The aliyun-knn plug-in is a vector search engine designed by the Alibaba Cloud Elasticsearch team. It uses the vector library of Proxima, a vector search engine designed by Alibaba DAMO Academy. This plug-in allows you to use vector spaces in different search scenarios, such as image search, video fingerprinting, facial and speech recognition, and commodity recommendation based on your preferences. This topic describes how to use the aliyun-knn plug-in.

Prerequisites

  • The aliyun-knn plug-in is installed. Whether this plug-in is installed by default is determined by your Elasticsearch cluster version and kernel version.
    • If the cluster version is V6.7.0 and the kernel version is V1.2.0 or later, the plug-in is integrated into the apack plug-in. The apack plug-in is installed by default. If you want to install or remove the aliyun-knn plug-in, you must perform operations on the apack plug-in. For more information, see Use the physical replication feature of the apack plug-in.
    • If the cluster version is later than V6.7.0, or the cluster version is V6.7.0 and the kernel version is earlier than V1.2.0, you must manually install the aliyun-knn plug-in. For more information, see Install and remove a built-in plug-in.
    Notice
    • Only Elasticsearch clusters of V6.7.0 or later support the aliyun-knn plug-in.
    • Before you install the aliyun-knn plug-in, make sure that each data node offers at least 2 vCPUs and 8 GiB of memory. These specifications are only for tests. For a production environment, each data node must offer at least 4 vCPUs and 16 GiB of memory. If your Elasticsearch cluster does not meet these requirements, upgrade the data nodes in the cluster. For more information, see Upgrade the configuration of a cluster.
  • Your cluster and the indexes in the cluster are planned. For more information, see Index planning and Cluster planning.

Background information

  • Scenarios

    The vector search engine of Alibaba Cloud Elasticsearch is used in numerous production scenarios inside Alibaba Group, such as Pailitao, Image Search, Youku video fingerprinting, Qutoutiao video fingerprinting, Taobao commodity recommendation, customized searches, and Crossmedia searches.

  • Principle

    The vector search feature of Alibaba Cloud Elasticsearch is implemented based on the aliyun-knn plug-in. The plug-in is compatible with all open source Elasticsearch versions. Therefore, you can use the vector search engine without the need to learn how to use it. In addition to real-time incremental synchronization and near-real-time (NRT) searches, this engine supports other features of open source Elasticsearch in distributed searches. The features include multiple replica shards, restoration, and snapshots.

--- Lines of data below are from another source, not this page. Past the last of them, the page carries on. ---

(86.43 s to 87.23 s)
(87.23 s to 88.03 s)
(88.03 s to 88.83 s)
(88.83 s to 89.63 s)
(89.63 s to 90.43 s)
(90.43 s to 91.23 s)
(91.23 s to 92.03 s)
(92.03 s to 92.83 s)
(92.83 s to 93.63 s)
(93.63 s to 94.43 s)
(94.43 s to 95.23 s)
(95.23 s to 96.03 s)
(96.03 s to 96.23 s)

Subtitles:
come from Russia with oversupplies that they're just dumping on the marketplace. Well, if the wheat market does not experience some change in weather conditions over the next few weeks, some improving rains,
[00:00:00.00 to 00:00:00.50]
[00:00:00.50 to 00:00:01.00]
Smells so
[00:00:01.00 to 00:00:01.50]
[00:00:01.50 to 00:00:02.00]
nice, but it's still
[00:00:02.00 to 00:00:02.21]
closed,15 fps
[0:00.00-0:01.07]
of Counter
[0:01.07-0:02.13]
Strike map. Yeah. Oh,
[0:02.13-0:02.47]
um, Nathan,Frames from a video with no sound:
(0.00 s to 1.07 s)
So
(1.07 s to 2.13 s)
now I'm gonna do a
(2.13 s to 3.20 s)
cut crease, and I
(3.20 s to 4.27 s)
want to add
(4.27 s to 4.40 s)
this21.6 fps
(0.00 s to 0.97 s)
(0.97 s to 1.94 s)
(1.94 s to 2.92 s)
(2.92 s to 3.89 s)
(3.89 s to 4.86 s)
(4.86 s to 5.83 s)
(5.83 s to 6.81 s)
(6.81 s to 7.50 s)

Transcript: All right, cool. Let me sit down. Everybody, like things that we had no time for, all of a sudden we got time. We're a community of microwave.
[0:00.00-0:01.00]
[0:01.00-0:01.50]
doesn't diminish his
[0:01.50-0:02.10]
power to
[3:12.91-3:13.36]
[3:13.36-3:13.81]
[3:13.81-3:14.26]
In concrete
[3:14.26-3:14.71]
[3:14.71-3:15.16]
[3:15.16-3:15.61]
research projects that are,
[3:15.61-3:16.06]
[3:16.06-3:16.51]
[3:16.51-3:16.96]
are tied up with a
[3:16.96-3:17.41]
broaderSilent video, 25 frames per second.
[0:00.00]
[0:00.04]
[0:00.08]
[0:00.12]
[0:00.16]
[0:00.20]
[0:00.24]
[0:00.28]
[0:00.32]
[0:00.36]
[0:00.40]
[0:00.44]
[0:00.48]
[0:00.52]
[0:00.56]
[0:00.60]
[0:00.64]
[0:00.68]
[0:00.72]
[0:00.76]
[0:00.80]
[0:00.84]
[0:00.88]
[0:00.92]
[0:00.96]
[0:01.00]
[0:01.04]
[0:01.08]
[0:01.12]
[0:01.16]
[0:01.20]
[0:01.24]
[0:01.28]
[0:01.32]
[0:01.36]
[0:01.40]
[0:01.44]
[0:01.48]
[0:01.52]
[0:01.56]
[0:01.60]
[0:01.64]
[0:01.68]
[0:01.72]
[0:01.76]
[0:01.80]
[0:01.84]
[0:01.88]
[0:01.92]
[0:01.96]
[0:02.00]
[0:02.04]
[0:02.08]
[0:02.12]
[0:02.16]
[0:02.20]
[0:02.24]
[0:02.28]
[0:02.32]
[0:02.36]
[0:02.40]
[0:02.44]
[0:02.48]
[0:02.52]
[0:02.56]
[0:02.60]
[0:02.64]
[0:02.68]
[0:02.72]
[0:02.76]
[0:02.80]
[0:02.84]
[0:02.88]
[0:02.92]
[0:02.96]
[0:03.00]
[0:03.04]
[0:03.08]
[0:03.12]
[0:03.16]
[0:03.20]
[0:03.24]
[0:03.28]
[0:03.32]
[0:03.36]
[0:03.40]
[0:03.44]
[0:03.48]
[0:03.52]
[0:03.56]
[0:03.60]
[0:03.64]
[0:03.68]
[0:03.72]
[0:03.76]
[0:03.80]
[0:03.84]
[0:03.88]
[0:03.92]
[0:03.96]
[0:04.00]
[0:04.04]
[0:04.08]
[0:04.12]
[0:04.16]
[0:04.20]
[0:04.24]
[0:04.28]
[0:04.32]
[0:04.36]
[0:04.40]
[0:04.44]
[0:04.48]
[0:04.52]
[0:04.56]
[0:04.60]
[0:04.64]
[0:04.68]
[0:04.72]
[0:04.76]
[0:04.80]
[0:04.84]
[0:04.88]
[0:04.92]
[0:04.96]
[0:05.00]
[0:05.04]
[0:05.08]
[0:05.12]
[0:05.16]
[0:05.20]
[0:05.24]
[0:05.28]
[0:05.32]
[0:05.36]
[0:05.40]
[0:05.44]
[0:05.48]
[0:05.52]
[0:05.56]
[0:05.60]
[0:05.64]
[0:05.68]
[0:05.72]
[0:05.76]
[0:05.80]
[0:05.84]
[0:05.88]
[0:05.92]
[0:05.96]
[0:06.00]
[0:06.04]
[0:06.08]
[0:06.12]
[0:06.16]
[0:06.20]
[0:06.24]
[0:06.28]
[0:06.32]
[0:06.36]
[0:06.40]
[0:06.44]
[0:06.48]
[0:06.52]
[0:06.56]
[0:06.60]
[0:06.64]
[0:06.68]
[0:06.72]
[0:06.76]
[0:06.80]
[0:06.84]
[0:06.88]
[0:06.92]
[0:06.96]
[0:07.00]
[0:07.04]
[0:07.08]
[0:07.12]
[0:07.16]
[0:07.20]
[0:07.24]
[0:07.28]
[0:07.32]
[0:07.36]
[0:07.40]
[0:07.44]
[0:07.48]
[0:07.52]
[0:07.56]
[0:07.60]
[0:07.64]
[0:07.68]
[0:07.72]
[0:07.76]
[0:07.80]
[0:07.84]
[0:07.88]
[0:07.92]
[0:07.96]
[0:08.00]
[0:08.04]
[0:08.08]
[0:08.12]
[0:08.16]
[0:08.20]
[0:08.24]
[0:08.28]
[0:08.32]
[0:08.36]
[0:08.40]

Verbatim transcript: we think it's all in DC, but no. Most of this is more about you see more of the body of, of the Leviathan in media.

    The aliyun-knn plug-in also provides a scoring mechanism that is based on the Euclidean distance between vectors. The following description provides distance and score calculation formulas based on Euclidean mathematics. In the following description, two n-dimensional vectors A and B are used.
    • Euclidean distance without square root extraction = (A1 - B1)² + (A2 - B2)² + ... + (An - Bn)²
    • Score = 1/(Distance + 1)
      The distance is a Euclidean distance without square root extraction. For example, two two-dimensional vectors [0,0] and [1,2] exist. In this case, the Euclidean distance without square root extraction is 5, and the score is 0.167.
      Note In practice, you can calculate a distance based on a score. Then, optimize vectors based on the distance to increase the score.
  • Algorithms
    The vector search engine supports the Hierarchical Navigable Small World (HNSW) and Linear Search algorithms. These algorithms are suitable for processing small amounts of data from in-memory storage. The following table compares the performance of the two algorithms.
    Table 1. Comparison between the performance of HNSW and Linear Search
    The performance of the two algorithms is measured on an Alibaba Cloud Elasticsearch V6.7.0 cluster. The following description provides the test environment:
    • Node configuration: two data nodes (each with 16 vCPUs and 64 GiB of memory) and one 100-GiB standard SSD
    • Datasets: SIFT 128-dimensional float type vectors
    • Total data records: 20 million
    • Index settings: default settings
    Performance metric HNSW Linear Search
    Top-10 recall ratio 98.6% 100%
    Top-50 recall ratio 97.9% 100%
    Top-100 recall ratio 97.4% 100%
    Latency (p99) 0.093s 0.934s
    Latency (p90) 0.018s 0.305s
    Note p is short for percentage. For example, latency (p99) indicates how many seconds it requires to respond to 99% of queries.

Index planning

Algorithm Use scenario In-memory storage Remarks
HNSW
  • Each node stores only small volumes of data.
  • A low response latency is required.
  • A high recall ratio is required.
Yes
  • HNSW is based on the greedy search algorithm and obeys the triangle inequality. The triangle inequality states that the total sum of costs from A to B and from B to C must be greater than the costs from A to C. Inner product spaces do not obey the triangle inequality. In this case, you must convert them to Euclidean spaces or spherical spaces before you use the HNSW algorithm.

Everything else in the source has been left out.